__Data records__:
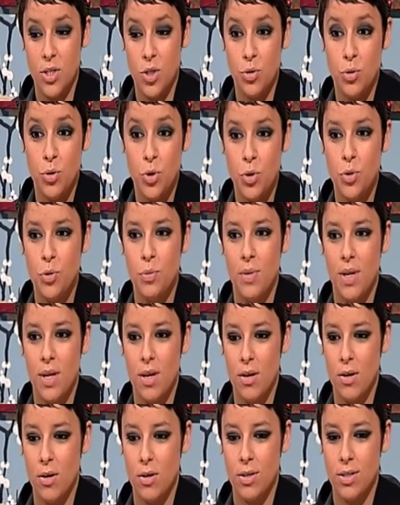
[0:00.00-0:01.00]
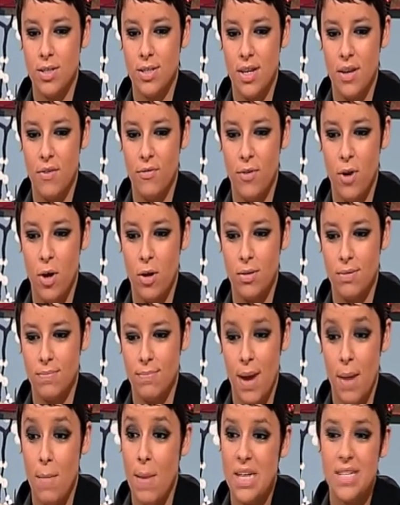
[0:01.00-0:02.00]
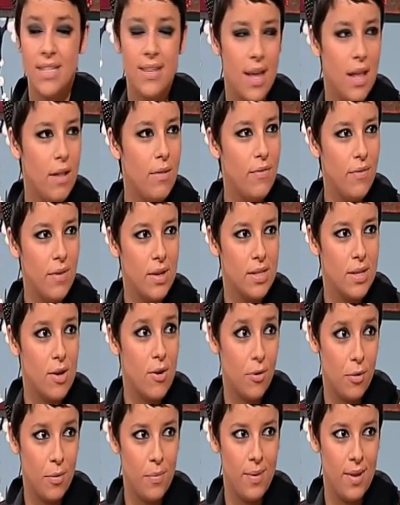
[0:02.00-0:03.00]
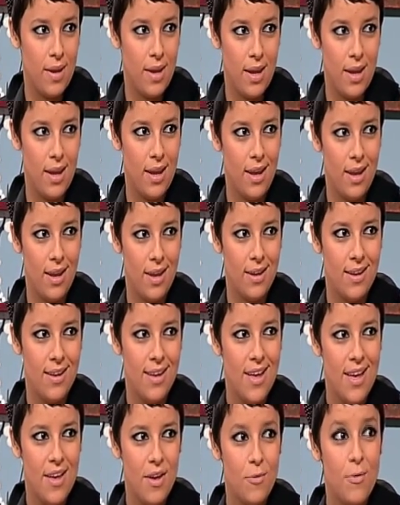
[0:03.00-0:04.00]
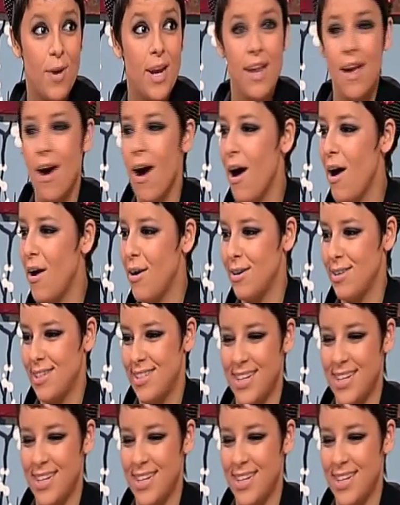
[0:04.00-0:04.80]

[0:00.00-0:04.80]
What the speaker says: should do, because if not, by myself, it's going to be really hard,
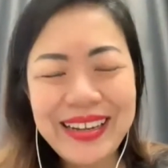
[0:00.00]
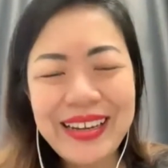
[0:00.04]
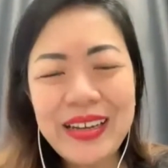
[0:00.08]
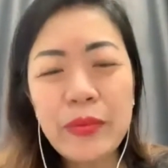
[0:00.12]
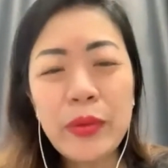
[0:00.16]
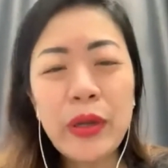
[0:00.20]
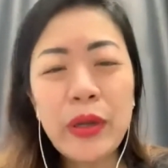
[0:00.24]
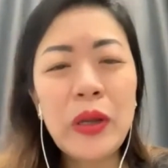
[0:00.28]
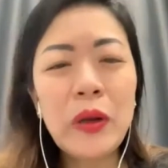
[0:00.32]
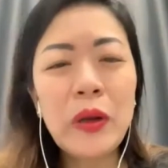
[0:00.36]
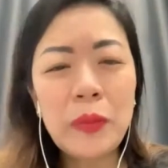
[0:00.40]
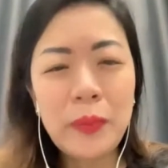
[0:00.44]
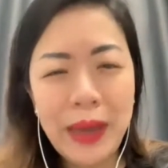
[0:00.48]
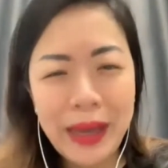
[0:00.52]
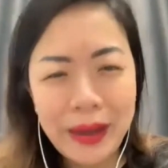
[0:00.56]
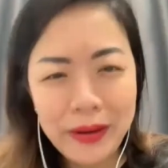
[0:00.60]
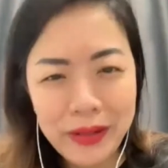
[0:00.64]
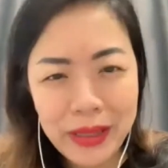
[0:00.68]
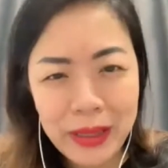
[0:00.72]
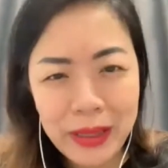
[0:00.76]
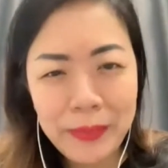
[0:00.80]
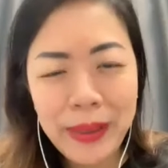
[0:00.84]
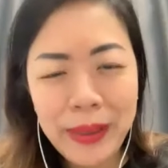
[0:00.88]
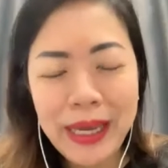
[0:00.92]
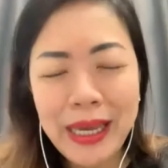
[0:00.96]
When you look back on
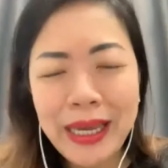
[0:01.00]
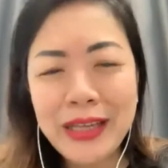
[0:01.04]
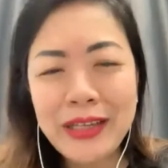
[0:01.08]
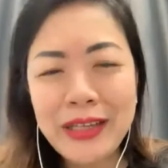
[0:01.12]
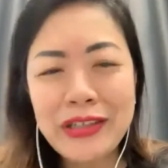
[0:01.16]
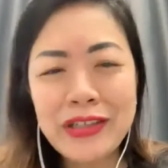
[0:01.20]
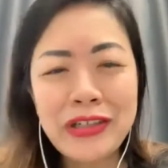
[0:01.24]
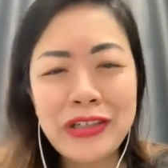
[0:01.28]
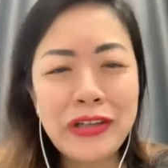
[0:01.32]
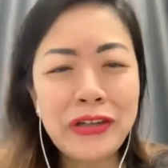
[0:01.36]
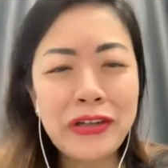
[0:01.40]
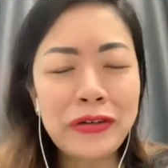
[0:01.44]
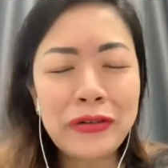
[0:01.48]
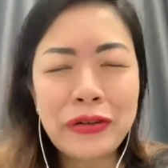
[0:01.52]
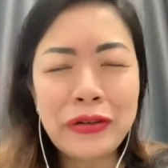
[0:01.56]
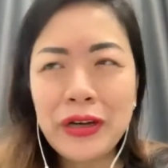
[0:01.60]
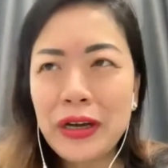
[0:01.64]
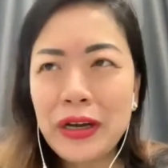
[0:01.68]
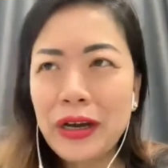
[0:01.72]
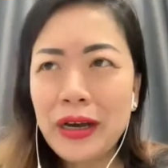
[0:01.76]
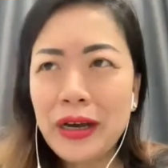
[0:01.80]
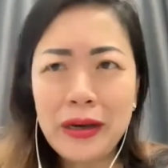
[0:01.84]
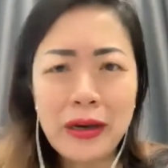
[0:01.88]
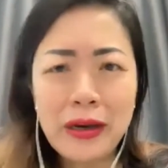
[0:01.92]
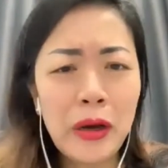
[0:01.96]
that page, you know,
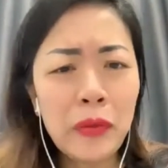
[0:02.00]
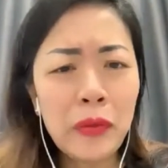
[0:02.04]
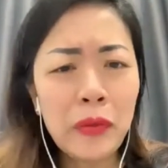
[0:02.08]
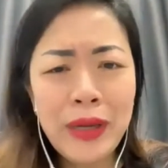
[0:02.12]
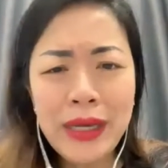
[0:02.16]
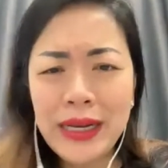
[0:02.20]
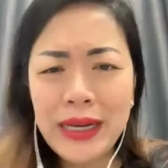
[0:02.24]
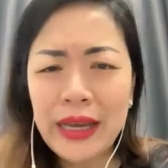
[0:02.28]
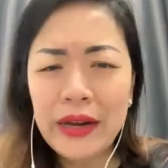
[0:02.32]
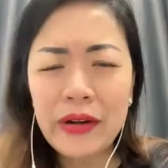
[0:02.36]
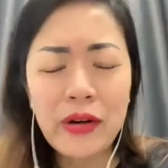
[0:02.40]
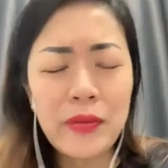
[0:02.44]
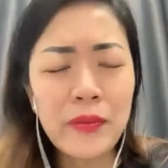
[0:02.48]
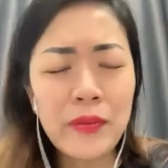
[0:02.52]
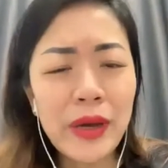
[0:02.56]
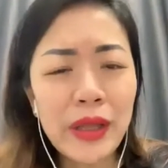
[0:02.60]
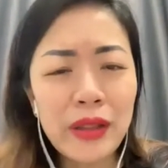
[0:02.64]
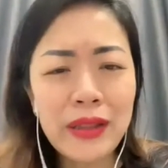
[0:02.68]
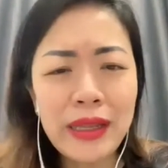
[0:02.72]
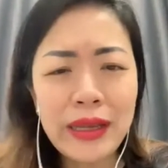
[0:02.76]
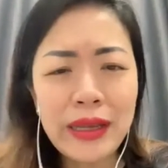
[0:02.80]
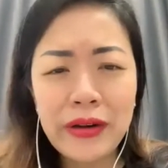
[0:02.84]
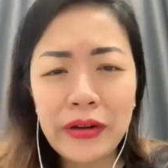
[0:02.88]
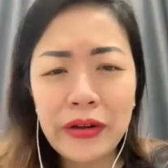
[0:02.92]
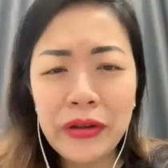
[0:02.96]
a week later, a month
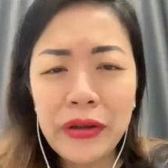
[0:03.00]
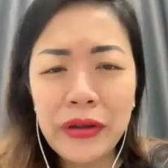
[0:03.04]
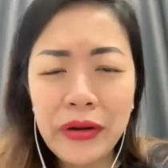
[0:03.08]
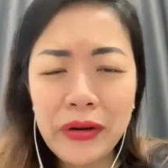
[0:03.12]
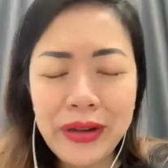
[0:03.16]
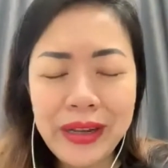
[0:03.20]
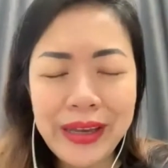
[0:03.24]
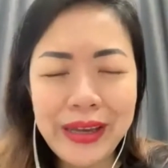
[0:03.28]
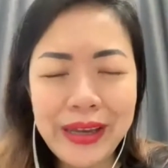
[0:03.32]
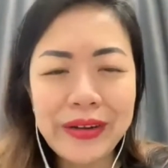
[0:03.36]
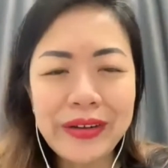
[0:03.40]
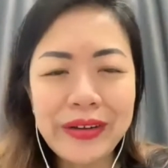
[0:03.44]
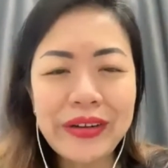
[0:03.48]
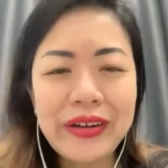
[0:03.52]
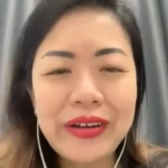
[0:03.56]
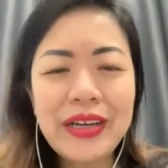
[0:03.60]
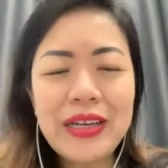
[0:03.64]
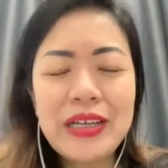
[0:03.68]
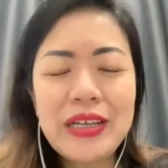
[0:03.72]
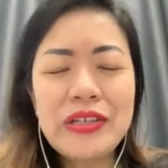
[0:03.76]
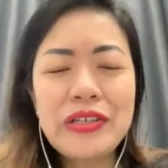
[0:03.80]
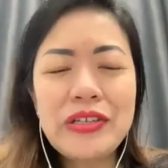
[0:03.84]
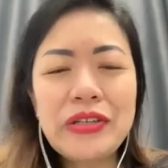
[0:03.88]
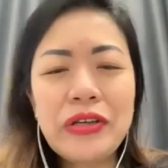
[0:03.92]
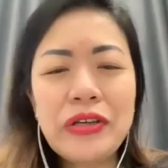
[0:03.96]
later, a year later.
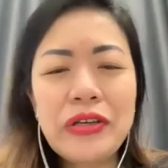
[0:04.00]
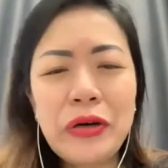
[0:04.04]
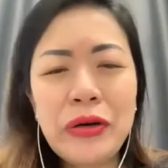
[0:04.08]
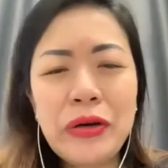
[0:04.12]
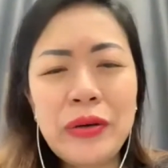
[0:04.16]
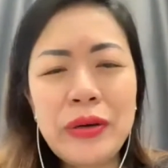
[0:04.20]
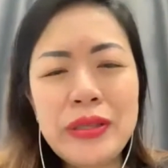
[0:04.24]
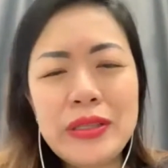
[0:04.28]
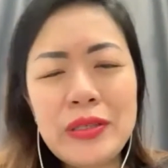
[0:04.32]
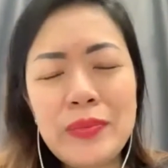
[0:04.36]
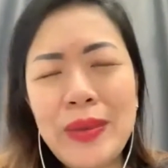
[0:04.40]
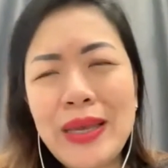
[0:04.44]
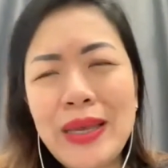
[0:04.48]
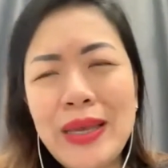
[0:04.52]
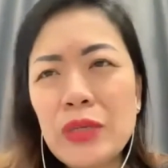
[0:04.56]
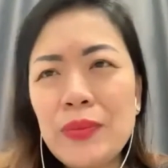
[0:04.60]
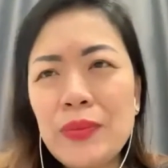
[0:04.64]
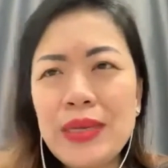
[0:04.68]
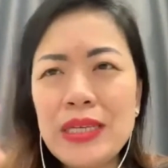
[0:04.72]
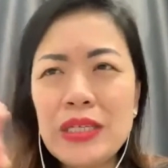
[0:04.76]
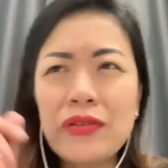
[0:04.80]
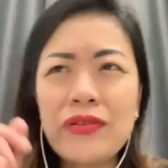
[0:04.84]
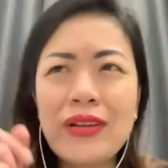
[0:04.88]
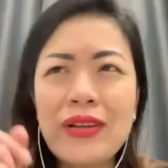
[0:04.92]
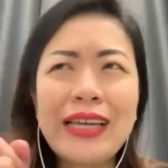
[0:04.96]
So it's meant to
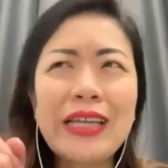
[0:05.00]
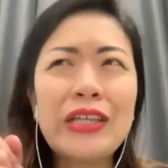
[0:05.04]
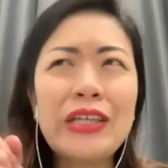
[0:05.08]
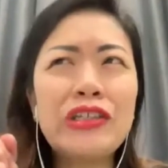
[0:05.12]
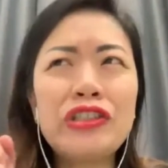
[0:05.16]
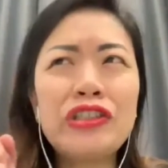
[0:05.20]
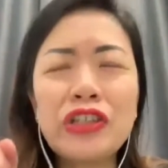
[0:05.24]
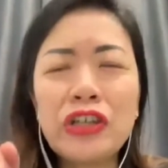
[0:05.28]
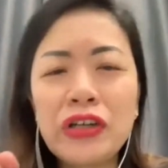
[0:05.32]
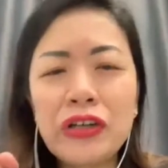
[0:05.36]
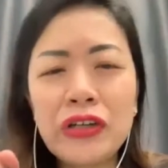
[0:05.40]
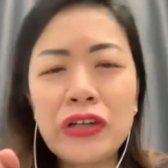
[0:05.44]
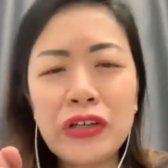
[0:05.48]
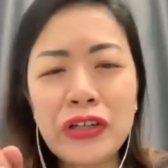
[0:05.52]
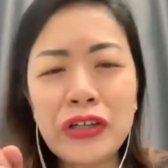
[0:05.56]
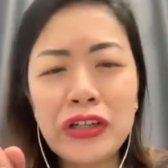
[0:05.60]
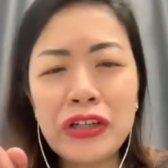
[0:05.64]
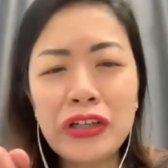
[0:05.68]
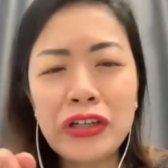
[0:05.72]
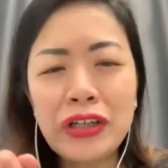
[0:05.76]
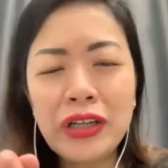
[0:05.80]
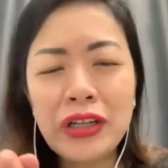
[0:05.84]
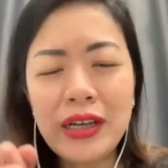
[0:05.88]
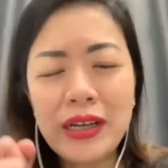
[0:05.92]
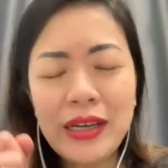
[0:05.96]
be sort of like a
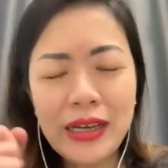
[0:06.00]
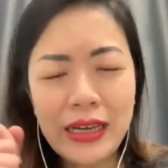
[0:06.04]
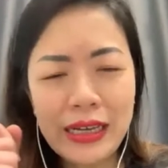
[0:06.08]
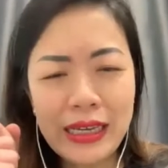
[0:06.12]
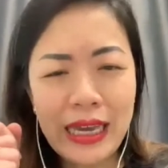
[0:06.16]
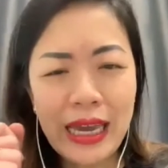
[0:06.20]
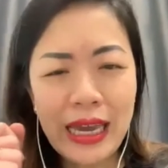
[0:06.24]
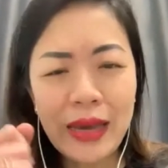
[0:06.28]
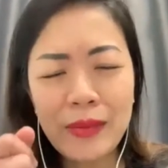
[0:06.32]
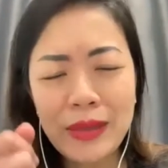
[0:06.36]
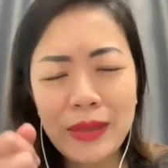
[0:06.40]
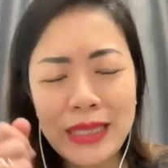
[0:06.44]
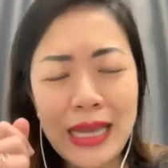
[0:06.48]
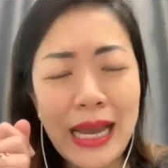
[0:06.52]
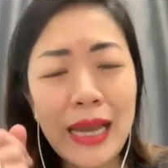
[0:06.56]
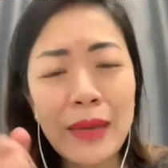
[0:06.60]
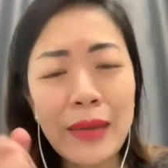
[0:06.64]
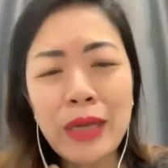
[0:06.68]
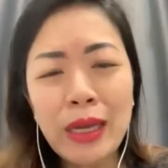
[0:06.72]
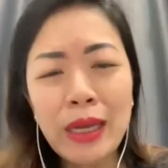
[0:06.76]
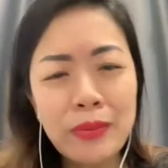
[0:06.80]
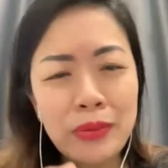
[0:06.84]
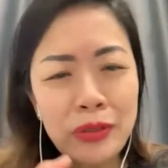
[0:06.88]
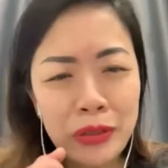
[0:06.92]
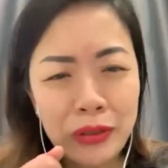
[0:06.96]
journal, a time
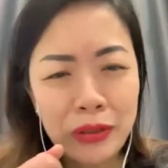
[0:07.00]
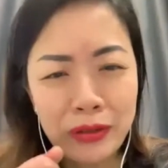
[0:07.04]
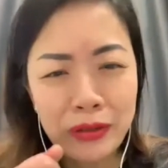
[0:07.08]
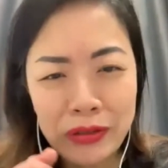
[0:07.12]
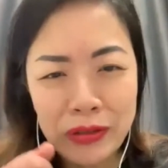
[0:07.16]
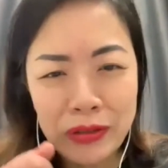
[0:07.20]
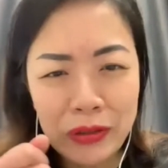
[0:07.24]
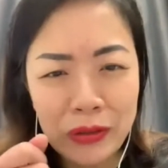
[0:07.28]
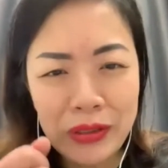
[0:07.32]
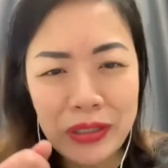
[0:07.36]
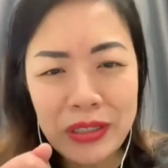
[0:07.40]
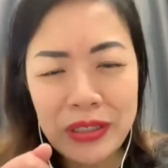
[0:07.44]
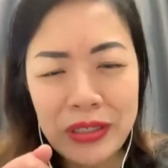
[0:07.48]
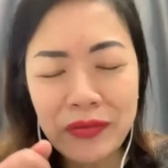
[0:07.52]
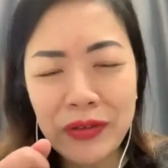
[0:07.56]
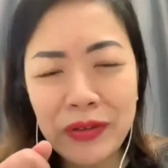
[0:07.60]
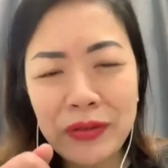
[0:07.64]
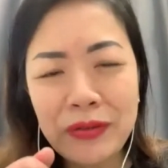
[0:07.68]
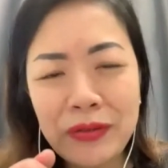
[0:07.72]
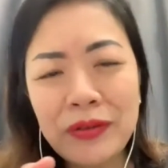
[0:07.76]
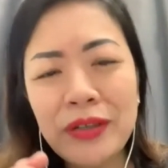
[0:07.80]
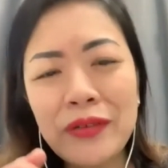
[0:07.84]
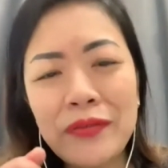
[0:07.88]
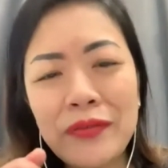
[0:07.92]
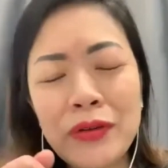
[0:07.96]
capsule of sorts, if
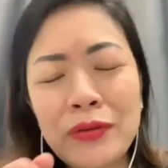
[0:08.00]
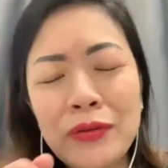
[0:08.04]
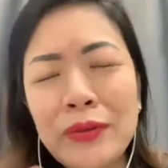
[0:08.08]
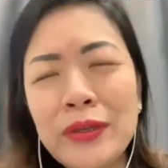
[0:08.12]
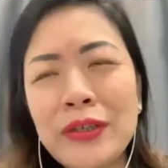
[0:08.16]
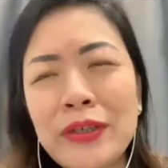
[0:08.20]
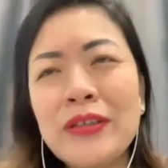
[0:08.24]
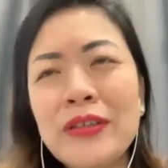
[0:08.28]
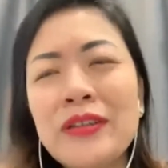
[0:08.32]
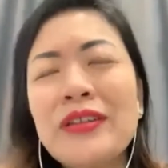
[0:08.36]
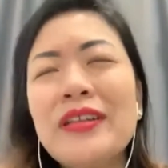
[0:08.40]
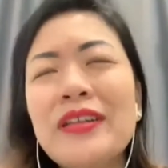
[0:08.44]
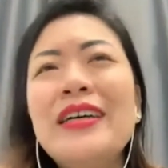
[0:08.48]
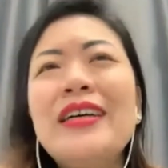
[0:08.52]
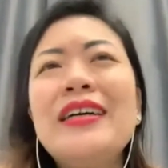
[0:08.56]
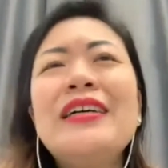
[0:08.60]
you will.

__Your task__: Apart from the pictures, write every entry out again exactly.

__Solution to the problem__:
[0:00.00-0:01.00]
[0:01.00-0:02.00]
[0:02.00-0:03.00]
[0:03.00-0:04.00]
[0:04.00-0:04.80]

[0:00.00-0:04.80]
What the speaker says: should do, because if not, by myself, it's going to be really hard,
[0:00.00]
[0:00.04]
[0:00.08]
[0:00.12]
[0:00.16]
[0:00.20]
[0:00.24]
[0:00.28]
[0:00.32]
[0:00.36]
[0:00.40]
[0:00.44]
[0:00.48]
[0:00.52]
[0:00.56]
[0:00.60]
[0:00.64]
[0:00.68]
[0:00.72]
[0:00.76]
[0:00.80]
[0:00.84]
[0:00.88]
[0:00.92]
[0:00.96]
When you look back on
[0:01.00]
[0:01.04]
[0:01.08]
[0:01.12]
[0:01.16]
[0:01.20]
[0:01.24]
[0:01.28]
[0:01.32]
[0:01.36]
[0:01.40]
[0:01.44]
[0:01.48]
[0:01.52]
[0:01.56]
[0:01.60]
[0:01.64]
[0:01.68]
[0:01.72]
[0:01.76]
[0:01.80]
[0:01.84]
[0:01.88]
[0:01.92]
[0:01.96]
that page, you know,
[0:02.00]
[0:02.04]
[0:02.08]
[0:02.12]
[0:02.16]
[0:02.20]
[0:02.24]
[0:02.28]
[0:02.32]
[0:02.36]
[0:02.40]
[0:02.44]
[0:02.48]
[0:02.52]
[0:02.56]
[0:02.60]
[0:02.64]
[0:02.68]
[0:02.72]
[0:02.76]
[0:02.80]
[0:02.84]
[0:02.88]
[0:02.92]
[0:02.96]
a week later, a month
[0:03.00]
[0:03.04]
[0:03.08]
[0:03.12]
[0:03.16]
[0:03.20]
[0:03.24]
[0:03.28]
[0:03.32]
[0:03.36]
[0:03.40]
[0:03.44]
[0:03.48]
[0:03.52]
[0:03.56]
[0:03.60]
[0:03.64]
[0:03.68]
[0:03.72]
[0:03.76]
[0:03.80]
[0:03.84]
[0:03.88]
[0:03.92]
[0:03.96]
later, a year later.
[0:04.00]
[0:04.04]
[0:04.08]
[0:04.12]
[0:04.16]
[0:04.20]
[0:04.24]
[0:04.28]
[0:04.32]
[0:04.36]
[0:04.40]
[0:04.44]
[0:04.48]
[0:04.52]
[0:04.56]
[0:04.60]
[0:04.64]
[0:04.68]
[0:04.72]
[0:04.76]
[0:04.80]
[0:04.84]
[0:04.88]
[0:04.92]
[0:04.96]
So it's meant to
[0:05.00]
[0:05.04]
[0:05.08]
[0:05.12]
[0:05.16]
[0:05.20]
[0:05.24]
[0:05.28]
[0:05.32]
[0:05.36]
[0:05.40]
[0:05.44]
[0:05.48]
[0:05.52]
[0:05.56]
[0:05.60]
[0:05.64]
[0:05.68]
[0:05.72]
[0:05.76]
[0:05.80]
[0:05.84]
[0:05.88]
[0:05.92]
[0:05.96]
be sort of like a
[0:06.00]
[0:06.04]
[0:06.08]
[0:06.12]
[0:06.16]
[0:06.20]
[0:06.24]
[0:06.28]
[0:06.32]
[0:06.36]
[0:06.40]
[0:06.44]
[0:06.48]
[0:06.52]
[0:06.56]
[0:06.60]
[0:06.64]
[0:06.68]
[0:06.72]
[0:06.76]
[0:06.80]
[0:06.84]
[0:06.88]
[0:06.92]
[0:06.96]
journal, a time
[0:07.00]
[0:07.04]
[0:07.08]
[0:07.12]
[0:07.16]
[0:07.20]
[0:07.24]
[0:07.28]
[0:07.32]
[0:07.36]
[0:07.40]
[0:07.44]
[0:07.48]
[0:07.52]
[0:07.56]
[0:07.60]
[0:07.64]
[0:07.68]
[0:07.72]
[0:07.76]
[0:07.80]
[0:07.84]
[0:07.88]
[0:07.92]
[0:07.96]
capsule of sorts, if
[0:08.00]
[0:08.04]
[0:08.08]
[0:08.12]
[0:08.16]
[0:08.20]
[0:08.24]
[0:08.28]
[0:08.32]
[0:08.36]
[0:08.40]
[0:08.44]
[0:08.48]
[0:08.52]
[0:08.56]
[0:08.60]
you will.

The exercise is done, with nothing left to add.